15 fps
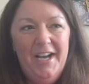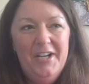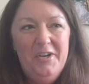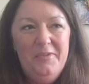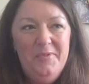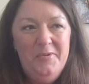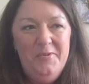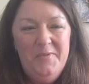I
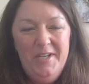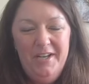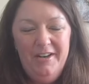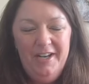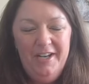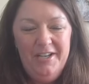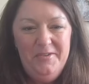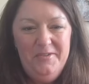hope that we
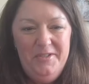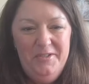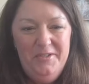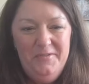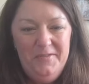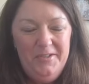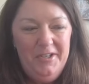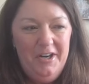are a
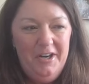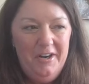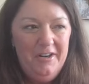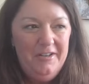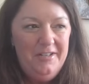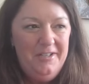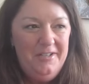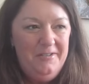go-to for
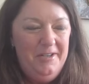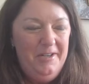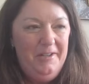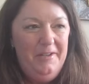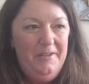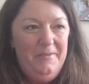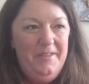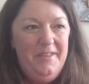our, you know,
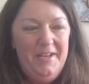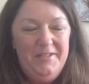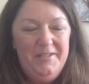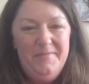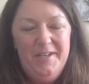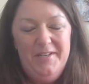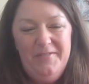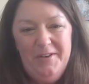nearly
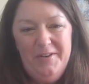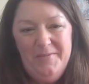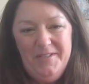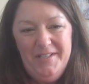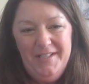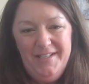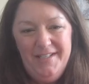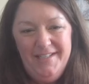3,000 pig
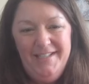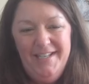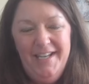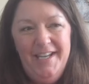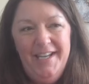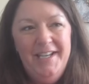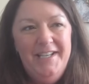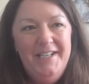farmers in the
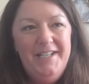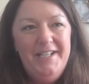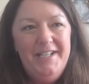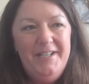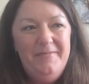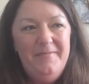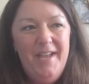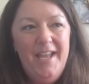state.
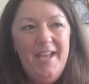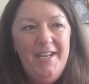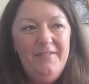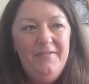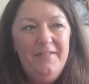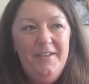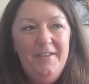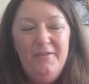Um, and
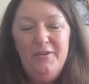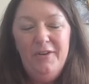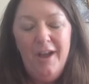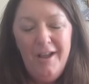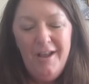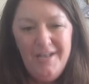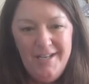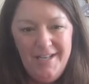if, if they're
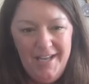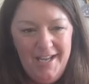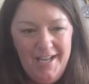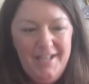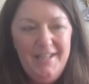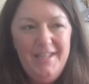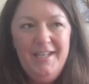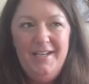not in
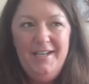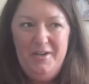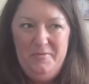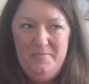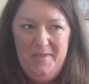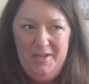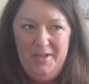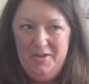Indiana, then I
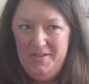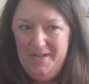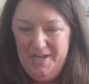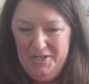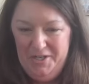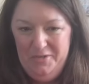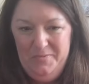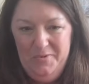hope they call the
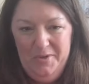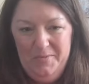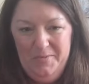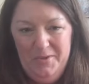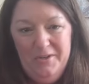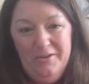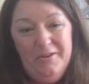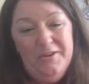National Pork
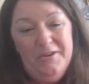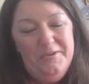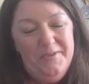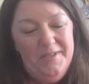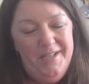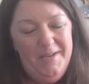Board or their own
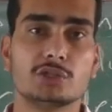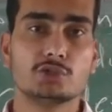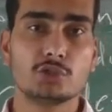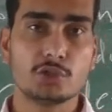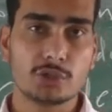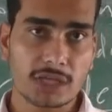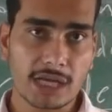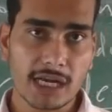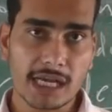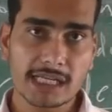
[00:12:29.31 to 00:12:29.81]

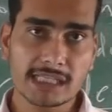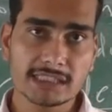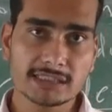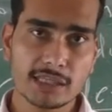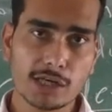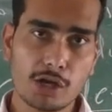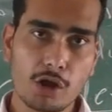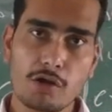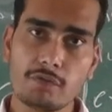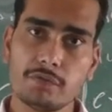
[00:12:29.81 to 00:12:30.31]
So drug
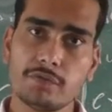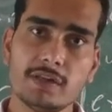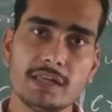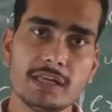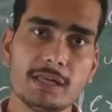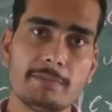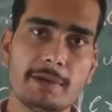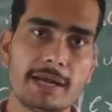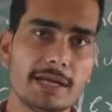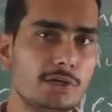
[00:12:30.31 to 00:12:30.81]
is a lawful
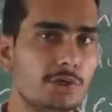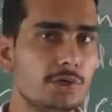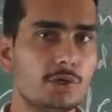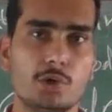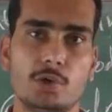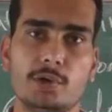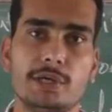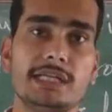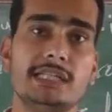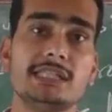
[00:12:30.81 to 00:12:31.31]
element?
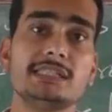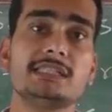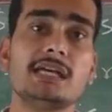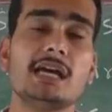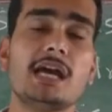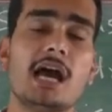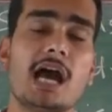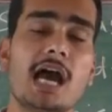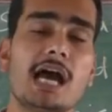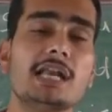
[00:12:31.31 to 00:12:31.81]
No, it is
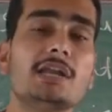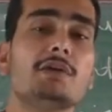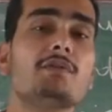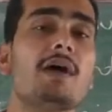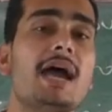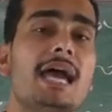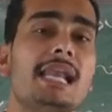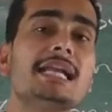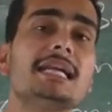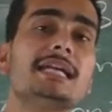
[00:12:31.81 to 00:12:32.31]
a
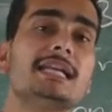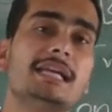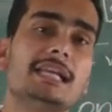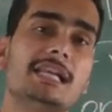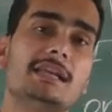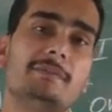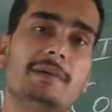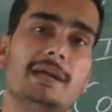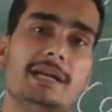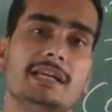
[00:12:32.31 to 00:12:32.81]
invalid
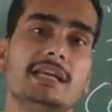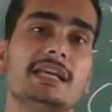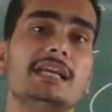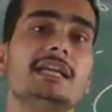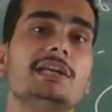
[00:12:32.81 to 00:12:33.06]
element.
---------------
TASK DETAILS – Repeat the records above verbatim. Include none of the pictures.

RESPONSE –
15 fps
I
hope that we
are a
go-to for
our, you know,
nearly
3,000 pig
farmers in the
state.
Um, and
if, if they're
not in
Indiana, then I
hope they call the
National Pork
Board or their own
[00:12:29.31 to 00:12:29.81]

[00:12:29.81 to 00:12:30.31]
So drug
[00:12:30.31 to 00:12:30.81]
is a lawful
[00:12:30.81 to 00:12:31.31]
element?
[00:12:31.31 to 00:12:31.81]
No, it is
[00:12:31.81 to 00:12:32.31]
a
[00:12:32.31 to 00:12:32.81]
invalid
[00:12:32.81 to 00:12:33.06]
element.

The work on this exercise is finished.